DATA FOR THIS TASK Start Marker

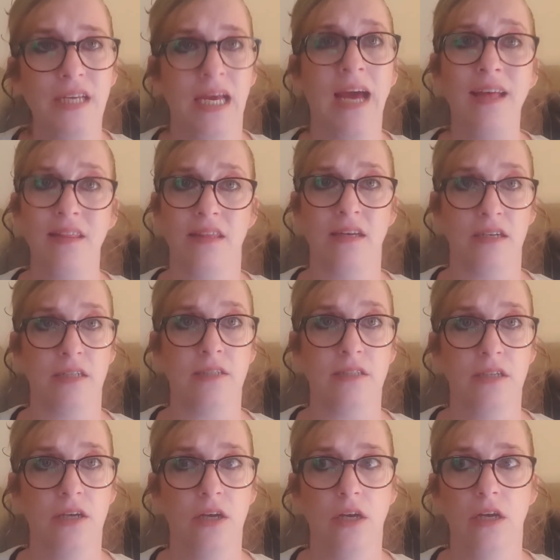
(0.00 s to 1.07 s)
gathered,
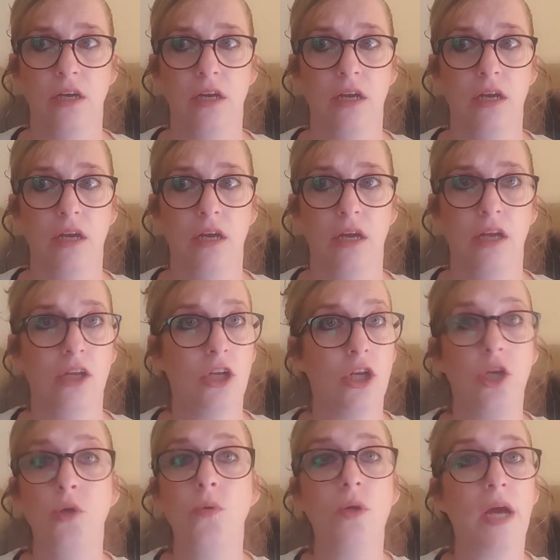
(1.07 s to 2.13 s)

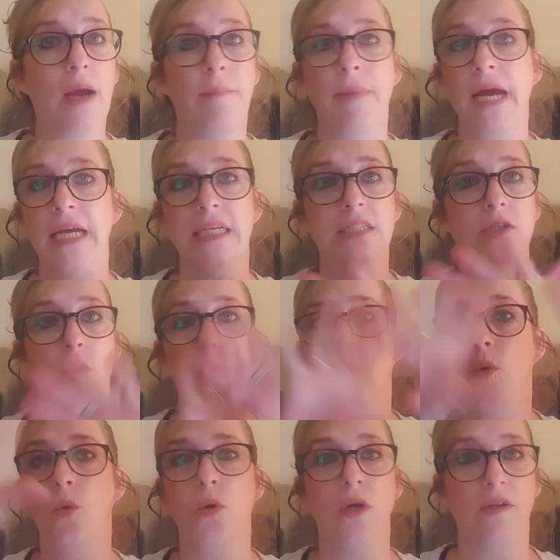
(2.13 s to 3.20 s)
Luka made
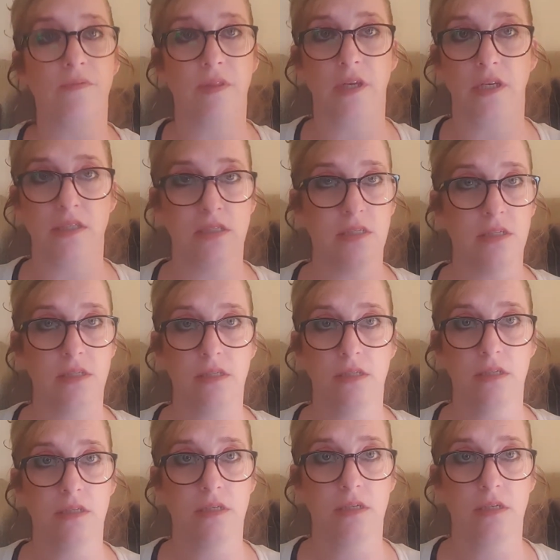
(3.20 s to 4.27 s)
all of this.
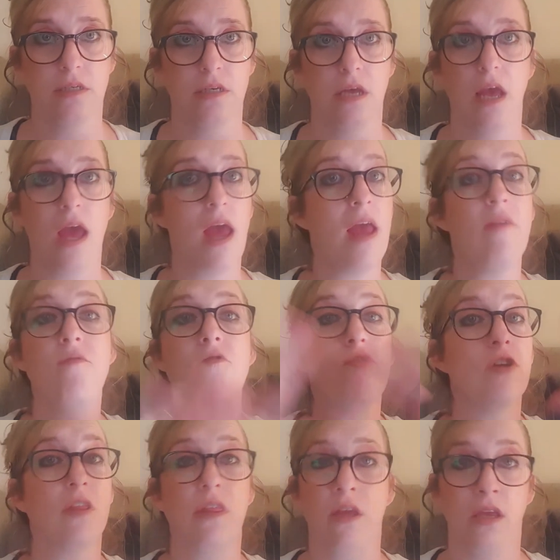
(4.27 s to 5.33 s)

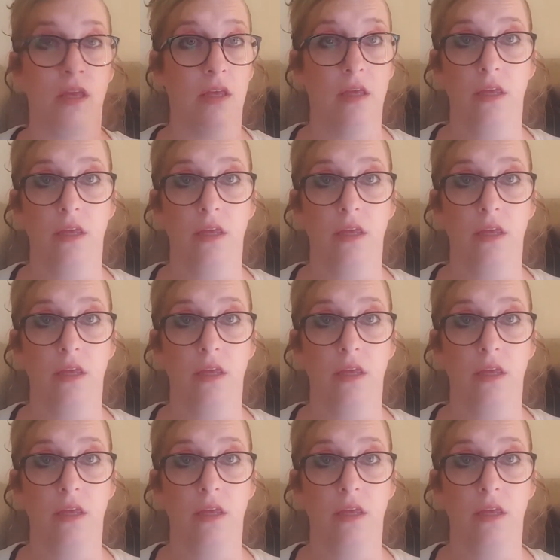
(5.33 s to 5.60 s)
Everything.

DATA FOR THIS TASK End Marker

* [WHAT TO WORK ON]
Reproduce the lines above exactly, please, but not the pictures in them.

* [RESPONSE TO THIS TASK]
(0.00 s to 1.07 s)
gathered,
(1.07 s to 2.13 s)

(2.13 s to 3.20 s)
Luka made
(3.20 s to 4.27 s)
all of this.
(4.27 s to 5.33 s)

(5.33 s to 5.60 s)
Everything.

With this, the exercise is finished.